Start of INPUT
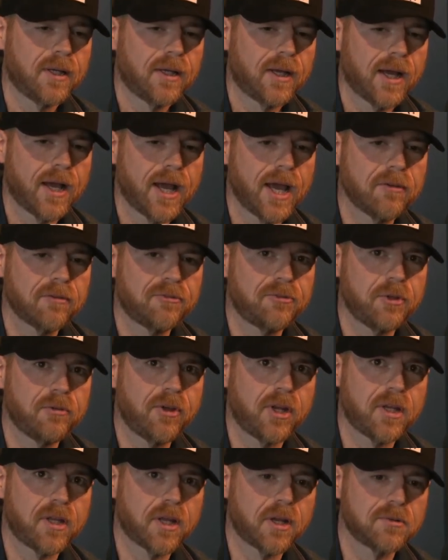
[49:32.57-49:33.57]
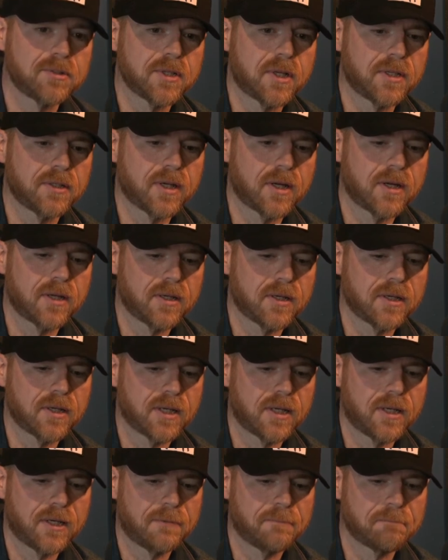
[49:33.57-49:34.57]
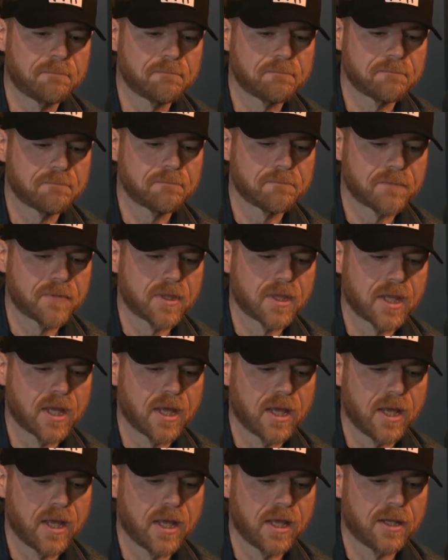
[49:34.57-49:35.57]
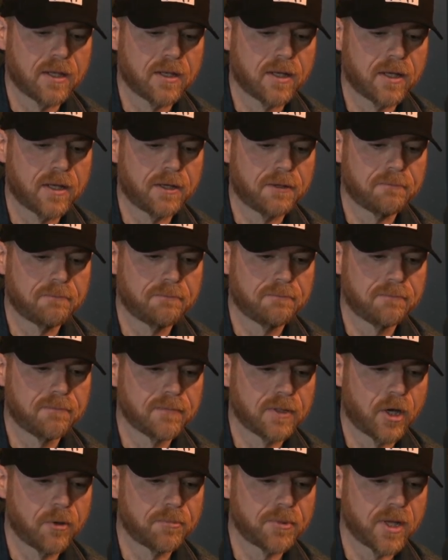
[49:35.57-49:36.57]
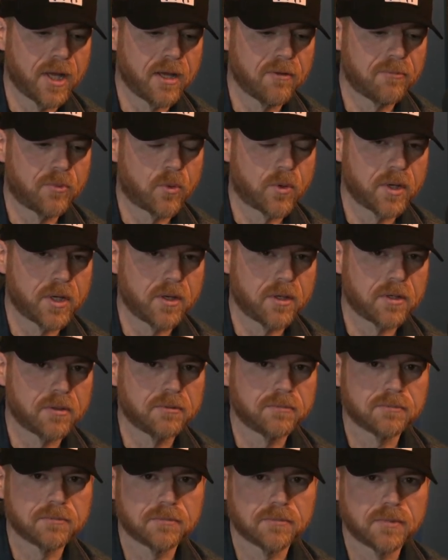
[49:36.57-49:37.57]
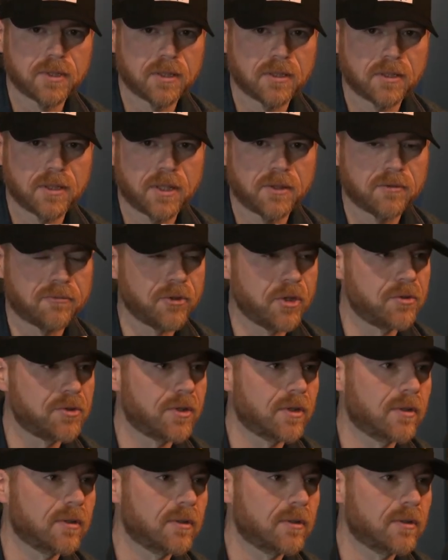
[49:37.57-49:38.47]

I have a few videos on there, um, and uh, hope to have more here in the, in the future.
End of INPUT
• [WHAT THE EXERCISE ASKS]: Verbatim repetition of the entries is required, excluding any pictures.

• [ANSWER SECTION]:
[49:32.57-49:33.57]
[49:33.57-49:34.57]
[49:34.57-49:35.57]
[49:35.57-49:36.57]
[49:36.57-49:37.57]
[49:37.57-49:38.47]

I have a few videos on there, um, and uh, hope to have more here in the, in the future.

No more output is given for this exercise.